I'd like every entry transcribed word for word, with no pictures.

[Stored items from a collection]
::::::::

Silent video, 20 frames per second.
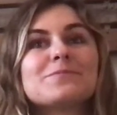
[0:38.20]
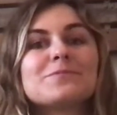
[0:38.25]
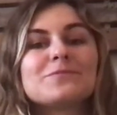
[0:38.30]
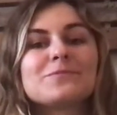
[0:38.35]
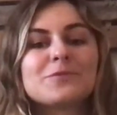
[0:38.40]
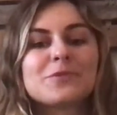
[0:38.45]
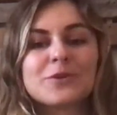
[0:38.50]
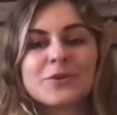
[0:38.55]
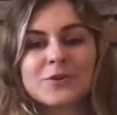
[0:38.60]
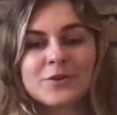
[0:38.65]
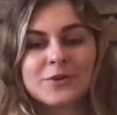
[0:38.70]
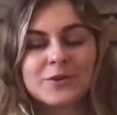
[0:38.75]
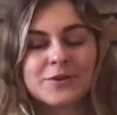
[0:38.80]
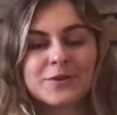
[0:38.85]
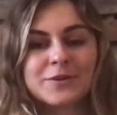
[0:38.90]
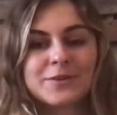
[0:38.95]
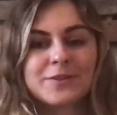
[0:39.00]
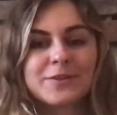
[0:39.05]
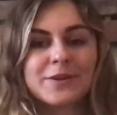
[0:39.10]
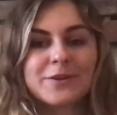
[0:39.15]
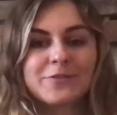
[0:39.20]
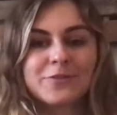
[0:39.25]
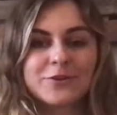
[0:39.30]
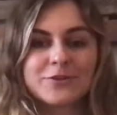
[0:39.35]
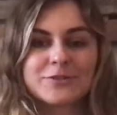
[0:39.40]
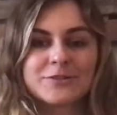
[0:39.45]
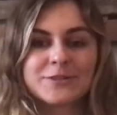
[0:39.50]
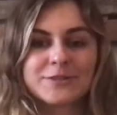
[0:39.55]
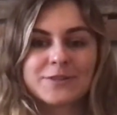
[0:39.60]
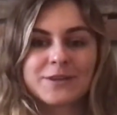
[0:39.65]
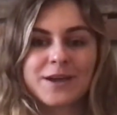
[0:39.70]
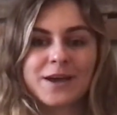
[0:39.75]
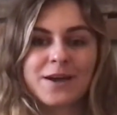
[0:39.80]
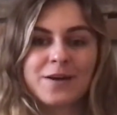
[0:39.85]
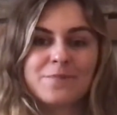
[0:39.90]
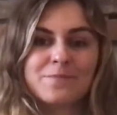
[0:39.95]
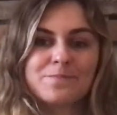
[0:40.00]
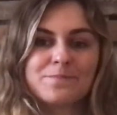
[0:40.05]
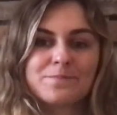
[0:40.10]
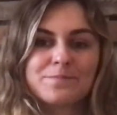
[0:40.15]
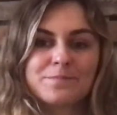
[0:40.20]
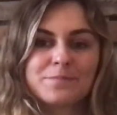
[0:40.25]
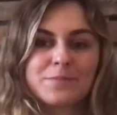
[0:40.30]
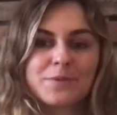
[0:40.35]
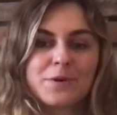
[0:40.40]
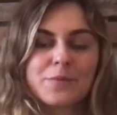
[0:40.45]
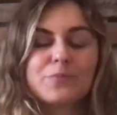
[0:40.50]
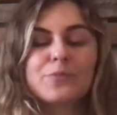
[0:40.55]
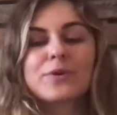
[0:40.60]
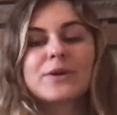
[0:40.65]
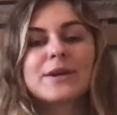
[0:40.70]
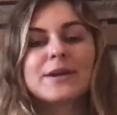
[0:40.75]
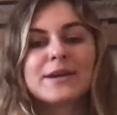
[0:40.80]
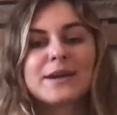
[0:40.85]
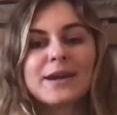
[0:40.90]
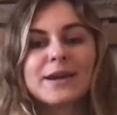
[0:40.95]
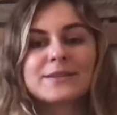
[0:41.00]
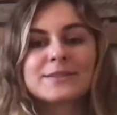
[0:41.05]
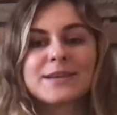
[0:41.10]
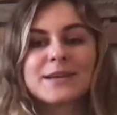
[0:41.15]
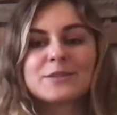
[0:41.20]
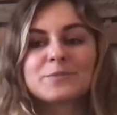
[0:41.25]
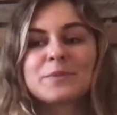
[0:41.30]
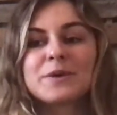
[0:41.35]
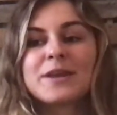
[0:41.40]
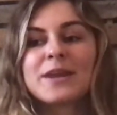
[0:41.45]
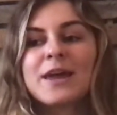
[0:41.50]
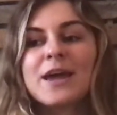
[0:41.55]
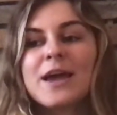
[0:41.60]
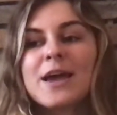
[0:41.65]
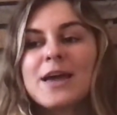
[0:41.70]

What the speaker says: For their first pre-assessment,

::::::::

**Exercise output:**
Silent video, 20 frames per second.
[0:38.20]
[0:38.25]
[0:38.30]
[0:38.35]
[0:38.40]
[0:38.45]
[0:38.50]
[0:38.55]
[0:38.60]
[0:38.65]
[0:38.70]
[0:38.75]
[0:38.80]
[0:38.85]
[0:38.90]
[0:38.95]
[0:39.00]
[0:39.05]
[0:39.10]
[0:39.15]
[0:39.20]
[0:39.25]
[0:39.30]
[0:39.35]
[0:39.40]
[0:39.45]
[0:39.50]
[0:39.55]
[0:39.60]
[0:39.65]
[0:39.70]
[0:39.75]
[0:39.80]
[0:39.85]
[0:39.90]
[0:39.95]
[0:40.00]
[0:40.05]
[0:40.10]
[0:40.15]
[0:40.20]
[0:40.25]
[0:40.30]
[0:40.35]
[0:40.40]
[0:40.45]
[0:40.50]
[0:40.55]
[0:40.60]
[0:40.65]
[0:40.70]
[0:40.75]
[0:40.80]
[0:40.85]
[0:40.90]
[0:40.95]
[0:41.00]
[0:41.05]
[0:41.10]
[0:41.15]
[0:41.20]
[0:41.25]
[0:41.30]
[0:41.35]
[0:41.40]
[0:41.45]
[0:41.50]
[0:41.55]
[0:41.60]
[0:41.65]
[0:41.70]

What the speaker says: For their first pre-assessment,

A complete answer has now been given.